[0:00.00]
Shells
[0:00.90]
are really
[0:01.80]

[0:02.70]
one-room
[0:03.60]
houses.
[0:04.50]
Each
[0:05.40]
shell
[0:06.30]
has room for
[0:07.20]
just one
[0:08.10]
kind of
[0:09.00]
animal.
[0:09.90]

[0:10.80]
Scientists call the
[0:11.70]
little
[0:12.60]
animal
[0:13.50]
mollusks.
◆ ◆ ◆ ◆ ◆
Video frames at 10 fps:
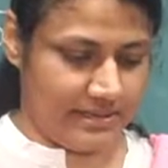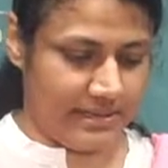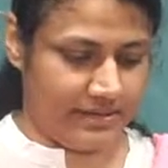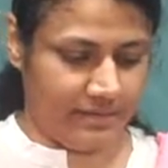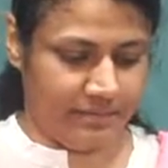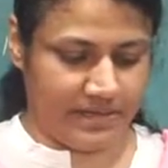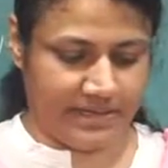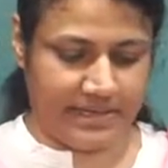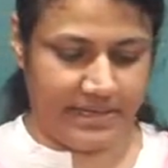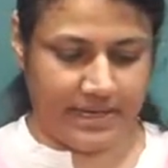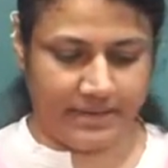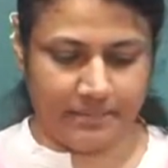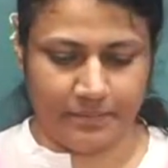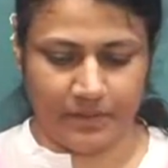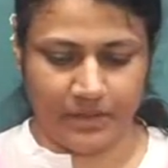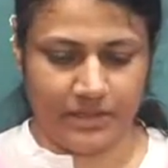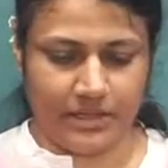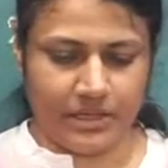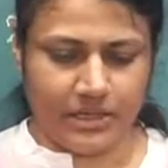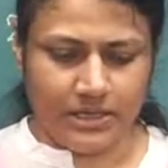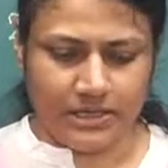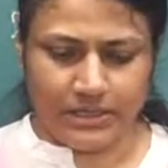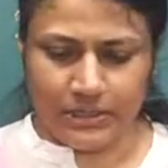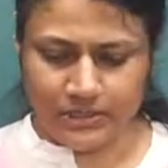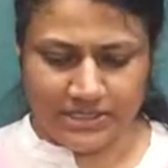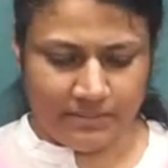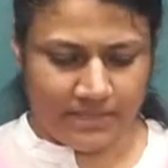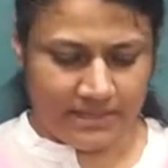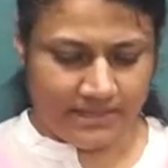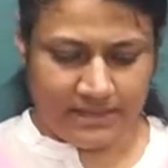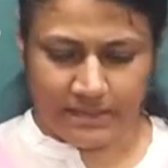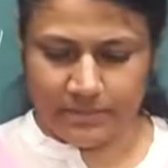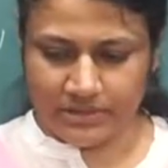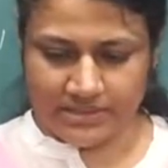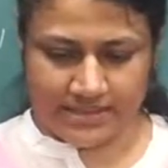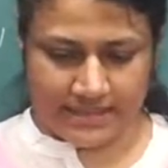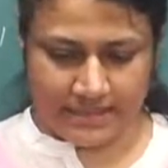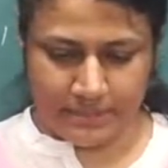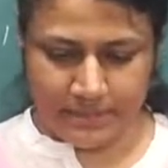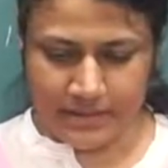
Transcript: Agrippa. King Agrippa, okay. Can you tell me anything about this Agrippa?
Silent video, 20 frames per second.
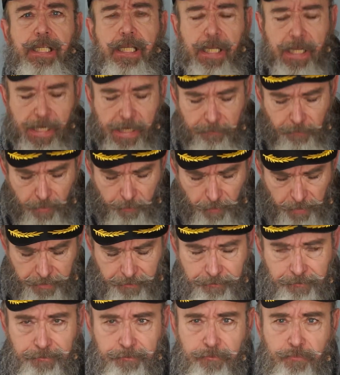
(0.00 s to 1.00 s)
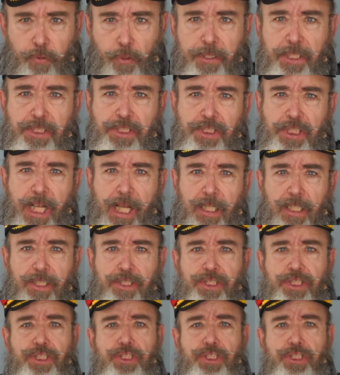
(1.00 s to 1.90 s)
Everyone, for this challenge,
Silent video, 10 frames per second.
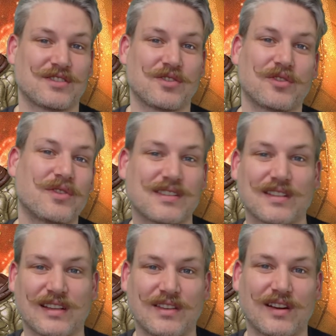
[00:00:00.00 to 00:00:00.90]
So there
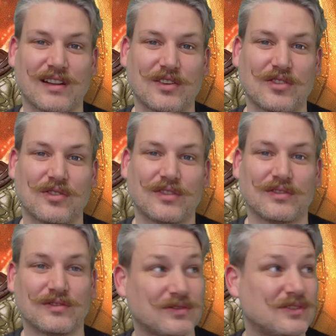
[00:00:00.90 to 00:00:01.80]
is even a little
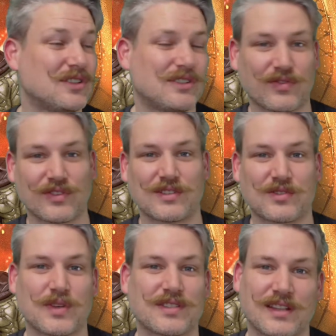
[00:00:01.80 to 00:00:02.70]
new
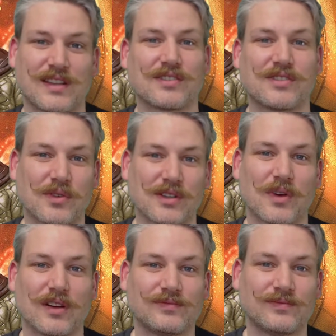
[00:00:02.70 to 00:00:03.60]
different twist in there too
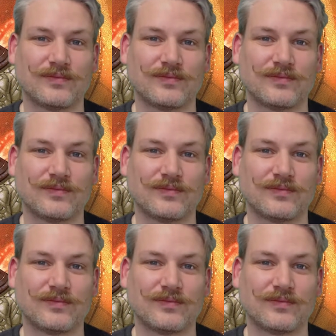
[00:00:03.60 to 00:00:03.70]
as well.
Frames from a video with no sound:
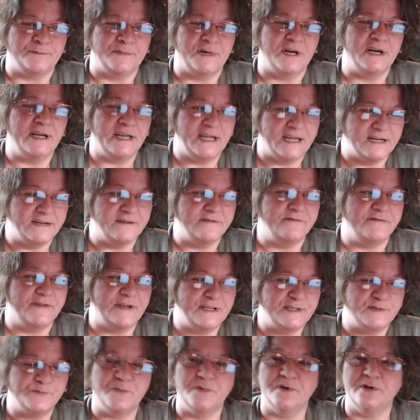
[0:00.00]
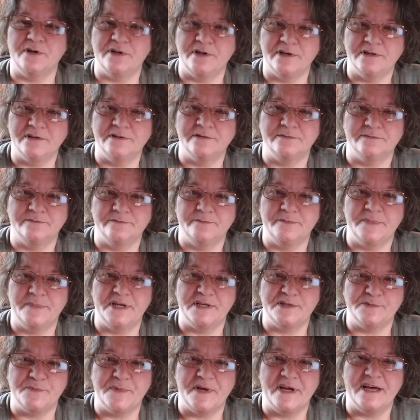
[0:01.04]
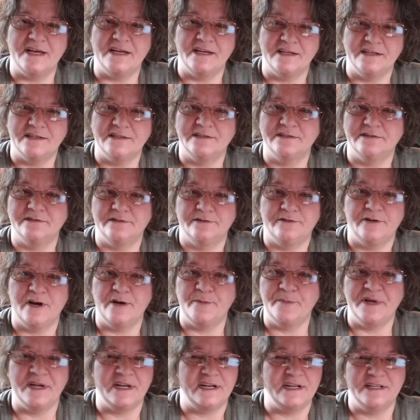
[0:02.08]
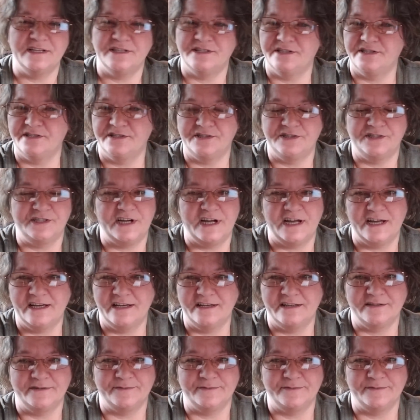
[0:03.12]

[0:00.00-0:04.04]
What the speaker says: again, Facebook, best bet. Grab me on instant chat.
◆ ◆ ◆ ◆ ◆
### Task prompt:
In the records above, how many lines hold the string "Silent"? Reply with only the number.

### Exercise result:
2